### Instructions to follow
Transcribe all of the data verbatim, please, and leave out its pictures.

### Excerpted records
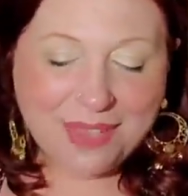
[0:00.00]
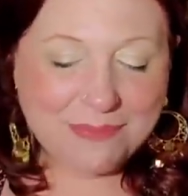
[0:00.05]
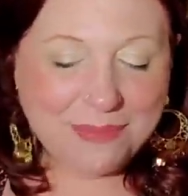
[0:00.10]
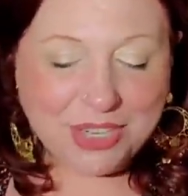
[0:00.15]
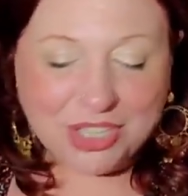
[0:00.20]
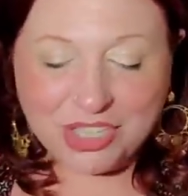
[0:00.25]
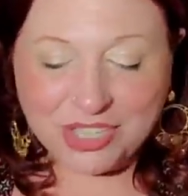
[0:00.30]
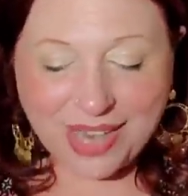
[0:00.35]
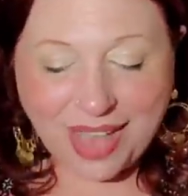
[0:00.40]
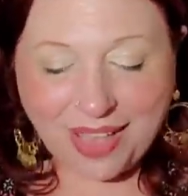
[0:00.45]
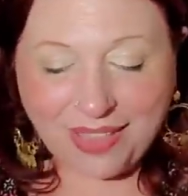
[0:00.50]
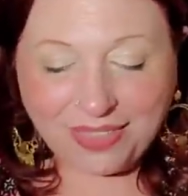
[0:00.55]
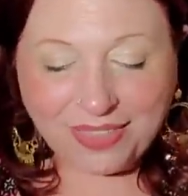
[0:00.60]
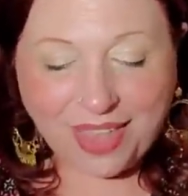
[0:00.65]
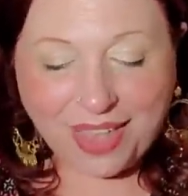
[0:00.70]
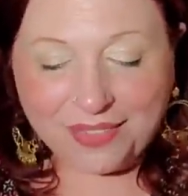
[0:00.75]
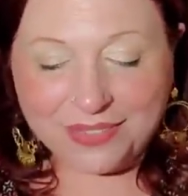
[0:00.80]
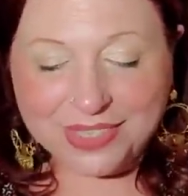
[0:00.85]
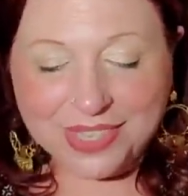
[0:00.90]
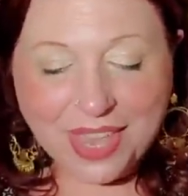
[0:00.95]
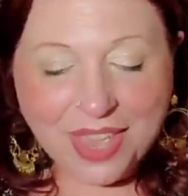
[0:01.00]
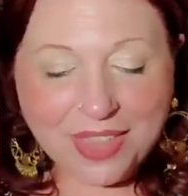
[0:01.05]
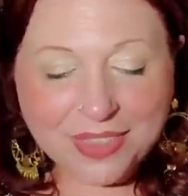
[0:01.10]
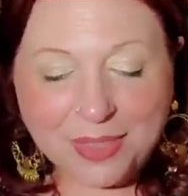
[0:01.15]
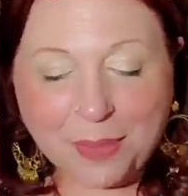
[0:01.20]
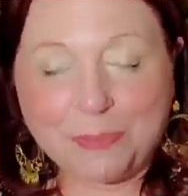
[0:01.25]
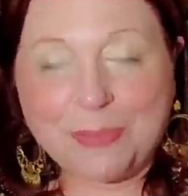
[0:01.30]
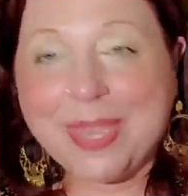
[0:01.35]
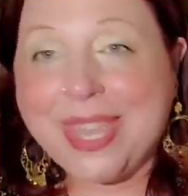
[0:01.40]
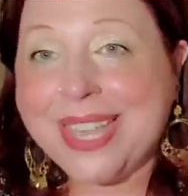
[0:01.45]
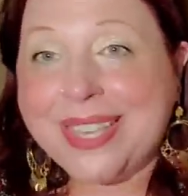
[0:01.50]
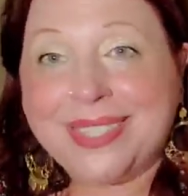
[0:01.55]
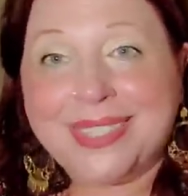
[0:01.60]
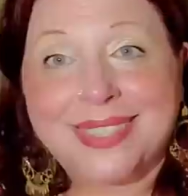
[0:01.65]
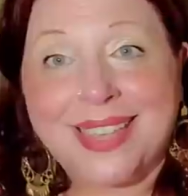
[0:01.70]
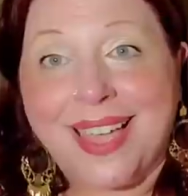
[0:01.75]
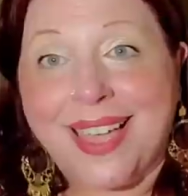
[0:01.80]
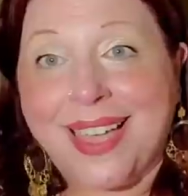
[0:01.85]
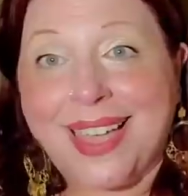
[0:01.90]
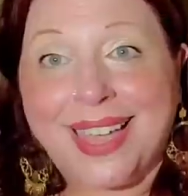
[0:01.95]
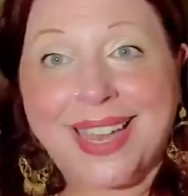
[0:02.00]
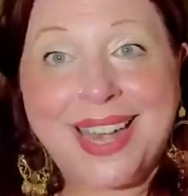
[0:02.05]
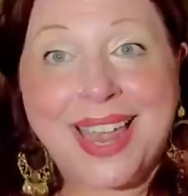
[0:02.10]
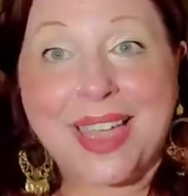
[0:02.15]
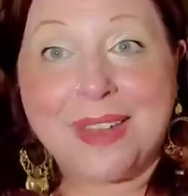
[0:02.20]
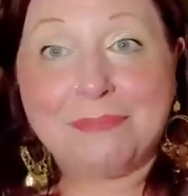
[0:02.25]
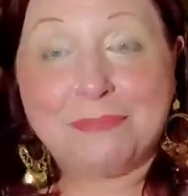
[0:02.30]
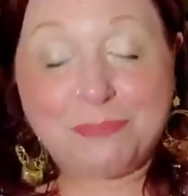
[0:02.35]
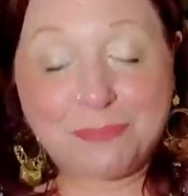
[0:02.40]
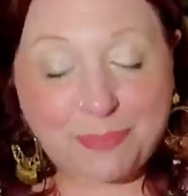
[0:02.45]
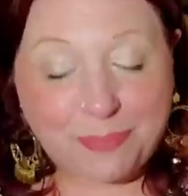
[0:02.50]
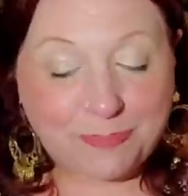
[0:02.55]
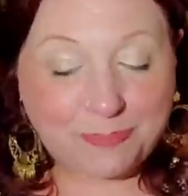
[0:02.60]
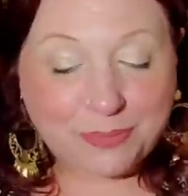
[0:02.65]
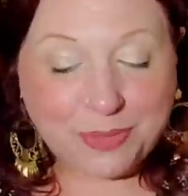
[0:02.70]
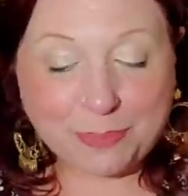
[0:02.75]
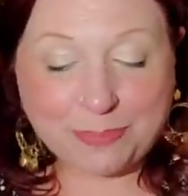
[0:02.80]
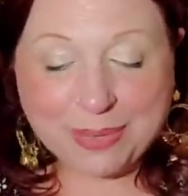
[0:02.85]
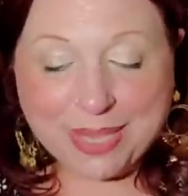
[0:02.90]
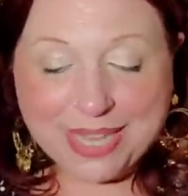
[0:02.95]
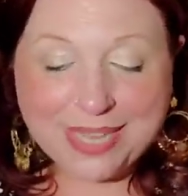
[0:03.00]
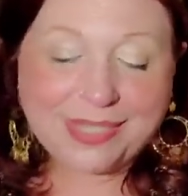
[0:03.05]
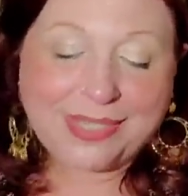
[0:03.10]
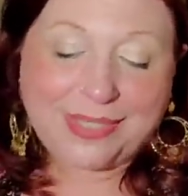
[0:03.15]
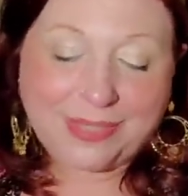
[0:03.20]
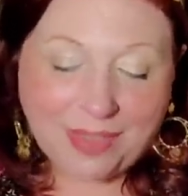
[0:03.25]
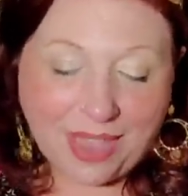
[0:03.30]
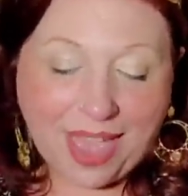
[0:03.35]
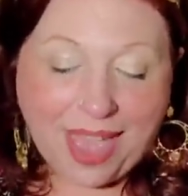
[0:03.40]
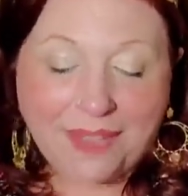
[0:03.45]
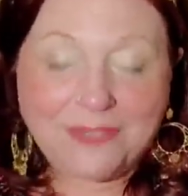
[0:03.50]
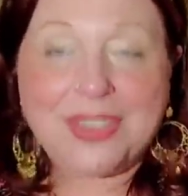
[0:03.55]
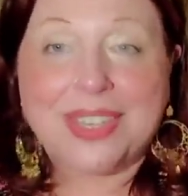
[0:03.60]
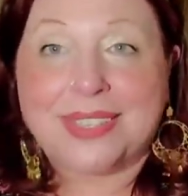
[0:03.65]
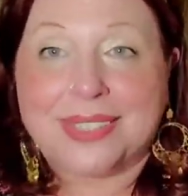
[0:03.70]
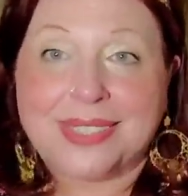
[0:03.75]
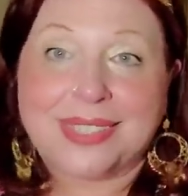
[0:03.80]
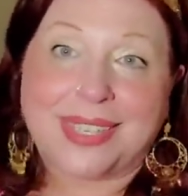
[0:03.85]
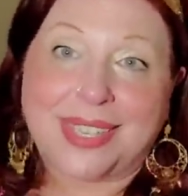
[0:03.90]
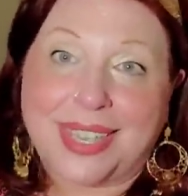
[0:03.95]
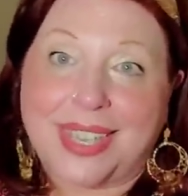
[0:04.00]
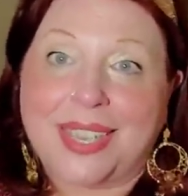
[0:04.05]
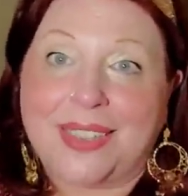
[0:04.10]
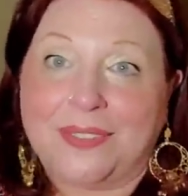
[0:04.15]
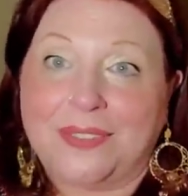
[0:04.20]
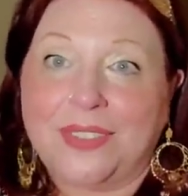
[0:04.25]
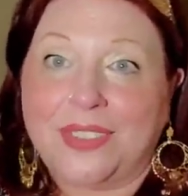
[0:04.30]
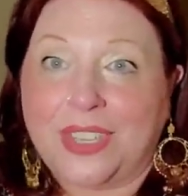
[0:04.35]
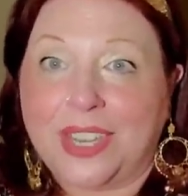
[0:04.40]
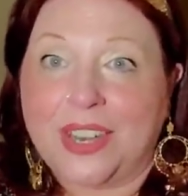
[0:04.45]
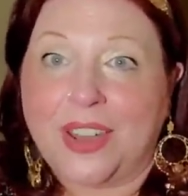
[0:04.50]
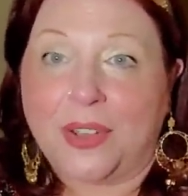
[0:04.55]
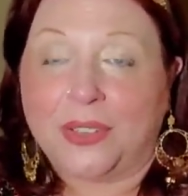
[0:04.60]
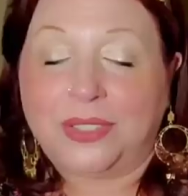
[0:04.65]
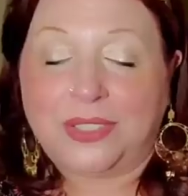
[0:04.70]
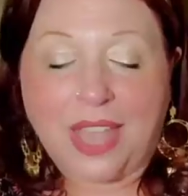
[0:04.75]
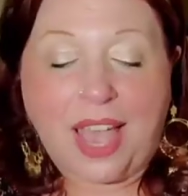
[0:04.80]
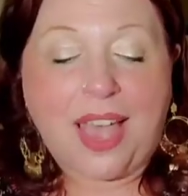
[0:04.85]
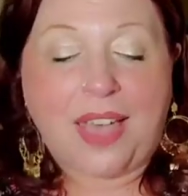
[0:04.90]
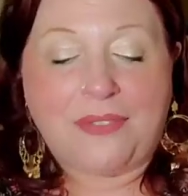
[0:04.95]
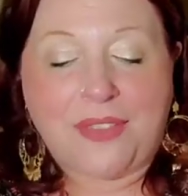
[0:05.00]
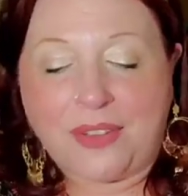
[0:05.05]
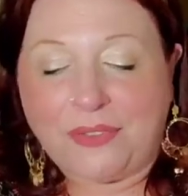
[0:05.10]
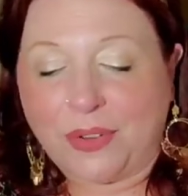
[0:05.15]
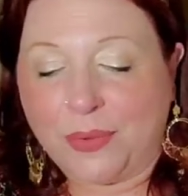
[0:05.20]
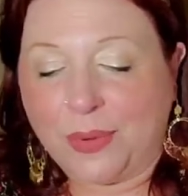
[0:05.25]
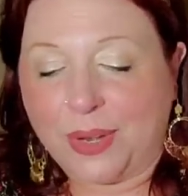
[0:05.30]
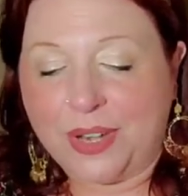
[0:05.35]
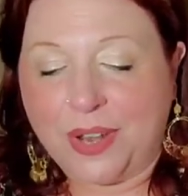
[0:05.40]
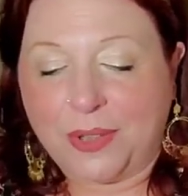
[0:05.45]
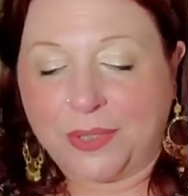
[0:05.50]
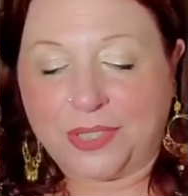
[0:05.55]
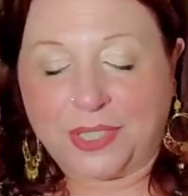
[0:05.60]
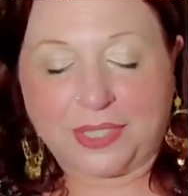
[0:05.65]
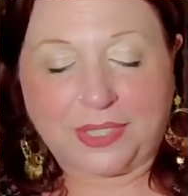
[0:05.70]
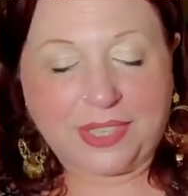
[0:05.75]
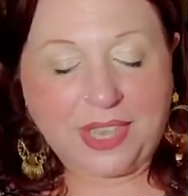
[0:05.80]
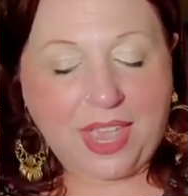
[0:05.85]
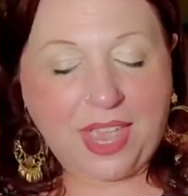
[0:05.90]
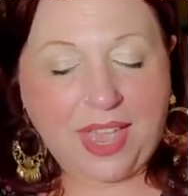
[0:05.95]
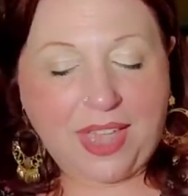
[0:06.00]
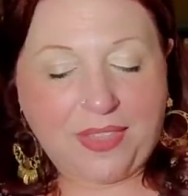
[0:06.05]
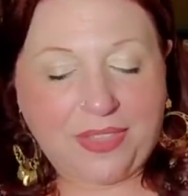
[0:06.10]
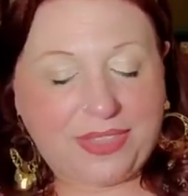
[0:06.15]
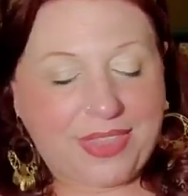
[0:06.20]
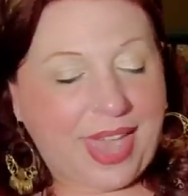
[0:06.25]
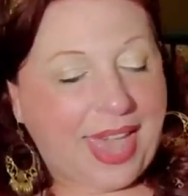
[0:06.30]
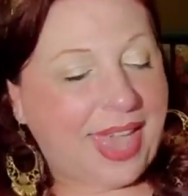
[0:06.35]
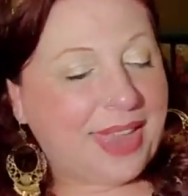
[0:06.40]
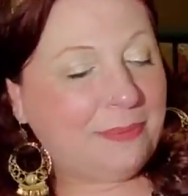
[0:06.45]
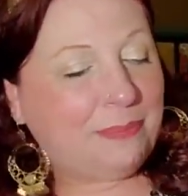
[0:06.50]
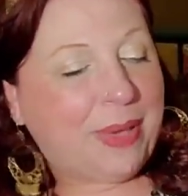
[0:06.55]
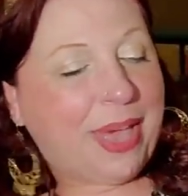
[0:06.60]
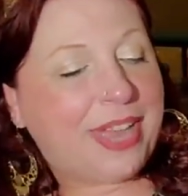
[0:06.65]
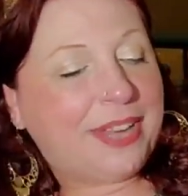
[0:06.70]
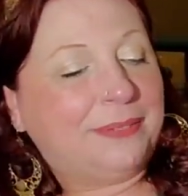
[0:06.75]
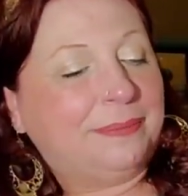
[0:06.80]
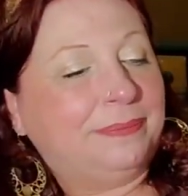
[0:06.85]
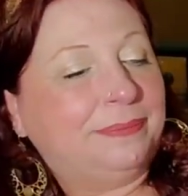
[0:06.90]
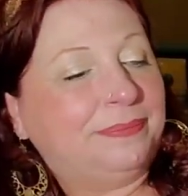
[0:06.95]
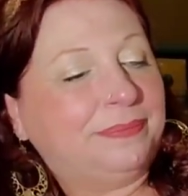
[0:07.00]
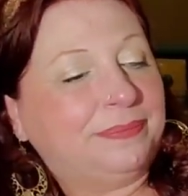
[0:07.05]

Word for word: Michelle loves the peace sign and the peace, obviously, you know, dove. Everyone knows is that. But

### Solution for this problem
[0:00.00]
[0:00.05]
[0:00.10]
[0:00.15]
[0:00.20]
[0:00.25]
[0:00.30]
[0:00.35]
[0:00.40]
[0:00.45]
[0:00.50]
[0:00.55]
[0:00.60]
[0:00.65]
[0:00.70]
[0:00.75]
[0:00.80]
[0:00.85]
[0:00.90]
[0:00.95]
[0:01.00]
[0:01.05]
[0:01.10]
[0:01.15]
[0:01.20]
[0:01.25]
[0:01.30]
[0:01.35]
[0:01.40]
[0:01.45]
[0:01.50]
[0:01.55]
[0:01.60]
[0:01.65]
[0:01.70]
[0:01.75]
[0:01.80]
[0:01.85]
[0:01.90]
[0:01.95]
[0:02.00]
[0:02.05]
[0:02.10]
[0:02.15]
[0:02.20]
[0:02.25]
[0:02.30]
[0:02.35]
[0:02.40]
[0:02.45]
[0:02.50]
[0:02.55]
[0:02.60]
[0:02.65]
[0:02.70]
[0:02.75]
[0:02.80]
[0:02.85]
[0:02.90]
[0:02.95]
[0:03.00]
[0:03.05]
[0:03.10]
[0:03.15]
[0:03.20]
[0:03.25]
[0:03.30]
[0:03.35]
[0:03.40]
[0:03.45]
[0:03.50]
[0:03.55]
[0:03.60]
[0:03.65]
[0:03.70]
[0:03.75]
[0:03.80]
[0:03.85]
[0:03.90]
[0:03.95]
[0:04.00]
[0:04.05]
[0:04.10]
[0:04.15]
[0:04.20]
[0:04.25]
[0:04.30]
[0:04.35]
[0:04.40]
[0:04.45]
[0:04.50]
[0:04.55]
[0:04.60]
[0:04.65]
[0:04.70]
[0:04.75]
[0:04.80]
[0:04.85]
[0:04.90]
[0:04.95]
[0:05.00]
[0:05.05]
[0:05.10]
[0:05.15]
[0:05.20]
[0:05.25]
[0:05.30]
[0:05.35]
[0:05.40]
[0:05.45]
[0:05.50]
[0:05.55]
[0:05.60]
[0:05.65]
[0:05.70]
[0:05.75]
[0:05.80]
[0:05.85]
[0:05.90]
[0:05.95]
[0:06.00]
[0:06.05]
[0:06.10]
[0:06.15]
[0:06.20]
[0:06.25]
[0:06.30]
[0:06.35]
[0:06.40]
[0:06.45]
[0:06.50]
[0:06.55]
[0:06.60]
[0:06.65]
[0:06.70]
[0:06.75]
[0:06.80]
[0:06.85]
[0:06.90]
[0:06.95]
[0:07.00]
[0:07.05]

Word for word: Michelle loves the peace sign and the peace, obviously, you know, dove. Everyone knows is that. But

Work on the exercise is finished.